Golf seems so nice and leisurely. You walk up to a mundane little ball, hit it with what looks like a mini-polo stick, and then get in the cart. Watch it on TV and you'd wonder why these guys are so unsure about raising their hands. Why do they even break a sweat?

But look at the *courses*.

Those are trees. Hills, rivers, rocky rock beds, woods, desert.

And right at the end, the 'Green'.

Green, as in pastoral. Calm. Sweet. Right there. Flat. The green green grass of home, the green of the payout.

The green of envy when you're ball misses it, short by twenty yards.

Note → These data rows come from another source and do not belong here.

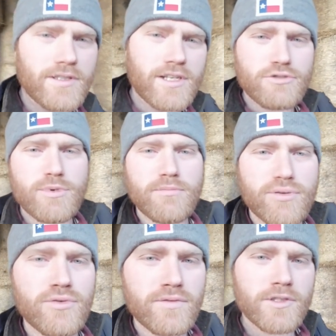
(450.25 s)
has been
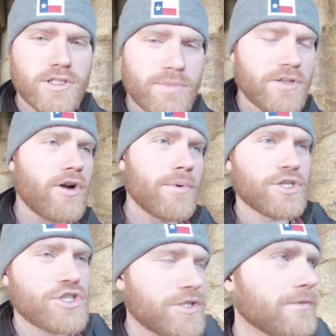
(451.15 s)
proven to be
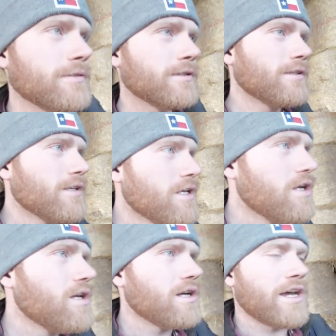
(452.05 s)
rubbish,
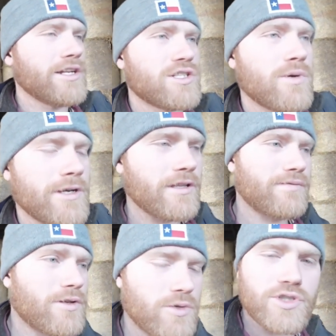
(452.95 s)
hence why
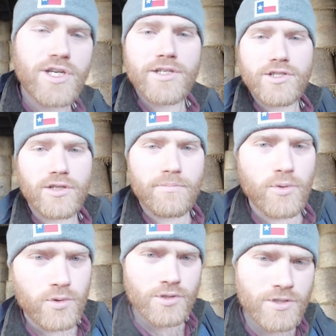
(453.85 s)
they've now changed their
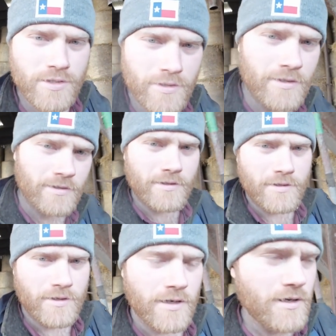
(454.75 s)
post,
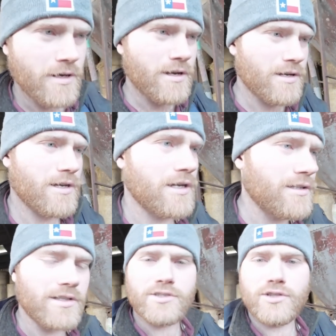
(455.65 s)

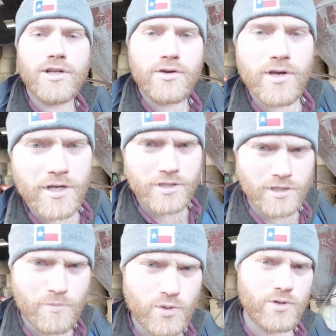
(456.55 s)
and they should now
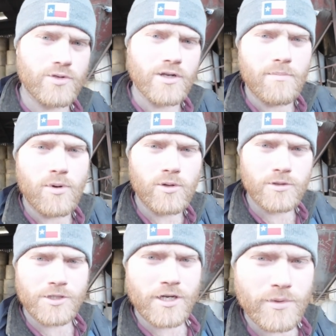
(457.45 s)
actually put out an
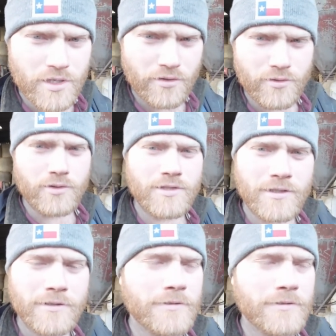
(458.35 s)
apology, I would have thought.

The green with sickness as the perfect shot doesn't 'bite' and bounces twenty yards past the 'green'. Yes the green. Complete with a little hole.

Now we'll digress here for a minute. Golf is a sport definitely invented by a man. After all, we are to use our 'club' to get our 'ball' (which is ironically white), into the 'hole.' Eighteen times. But like sex, men rarely get the ball in the hole eighteen times in a row without the help of alcohol. Thus the 'club house.' Ah, the Mt. Olympus of the Course. Set back, right at the first tee, the 9th Green, and 18th green. Now ask yourself this: how butch is a sport where you are expected to take a break *before* you play, during your play, and *after* your play?

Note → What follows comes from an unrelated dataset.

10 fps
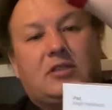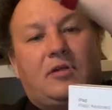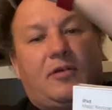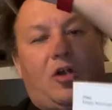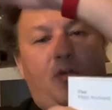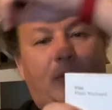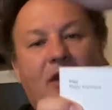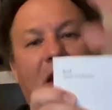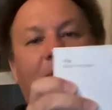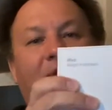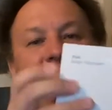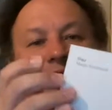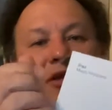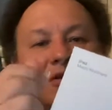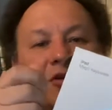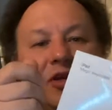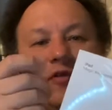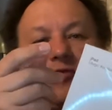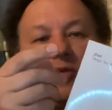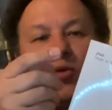open that up like that. No need
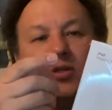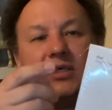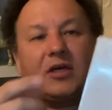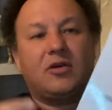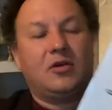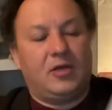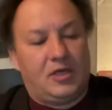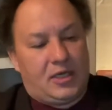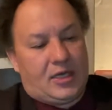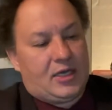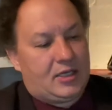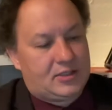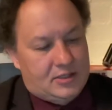for the box cutter, and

The little hole. That thing that is guarded by a placid pond and a desert. Barren. Dry. Unpromising and unforgiving. And then, just when you think it's falling apart, that the world has tilted off its axis and that your entire existence is going to end, you hit it...the perfect shot. Straight, not too long and not to short, right at the pin. You know that this is it. You raise your arms, unashamed in your glory to show your sweat-stained shirt. The ball soars higher, then it archs, and the descent begins. Still on line. Your heart has stopped and you know that, in that one perfect second before the ball lands, the entire universe is aligned in your favor.

And then the ball lands...on the divot left by the dick who walked onto the course from his back yard...and bounces. Hard. Left. And into the water.